Exercise description: Quote all of the data that follows exactly as written, skipping the images.

Information provided:
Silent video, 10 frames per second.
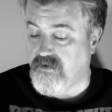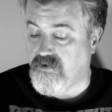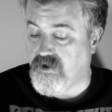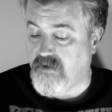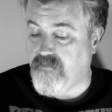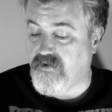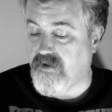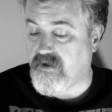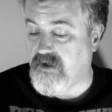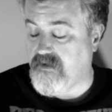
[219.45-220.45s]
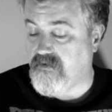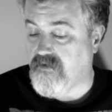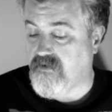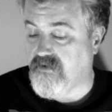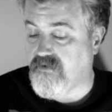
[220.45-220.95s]
chimp
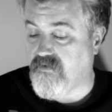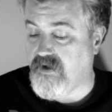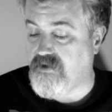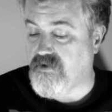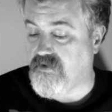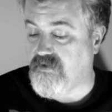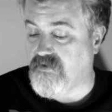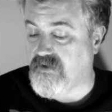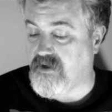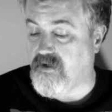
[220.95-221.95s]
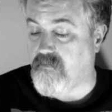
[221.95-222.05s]
looking creatures that are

Written reply:
Silent video, 10 frames per second.
[219.45-220.45s]
[220.45-220.95s]
chimp
[220.95-221.95s]
[221.95-222.05s]
looking creatures that are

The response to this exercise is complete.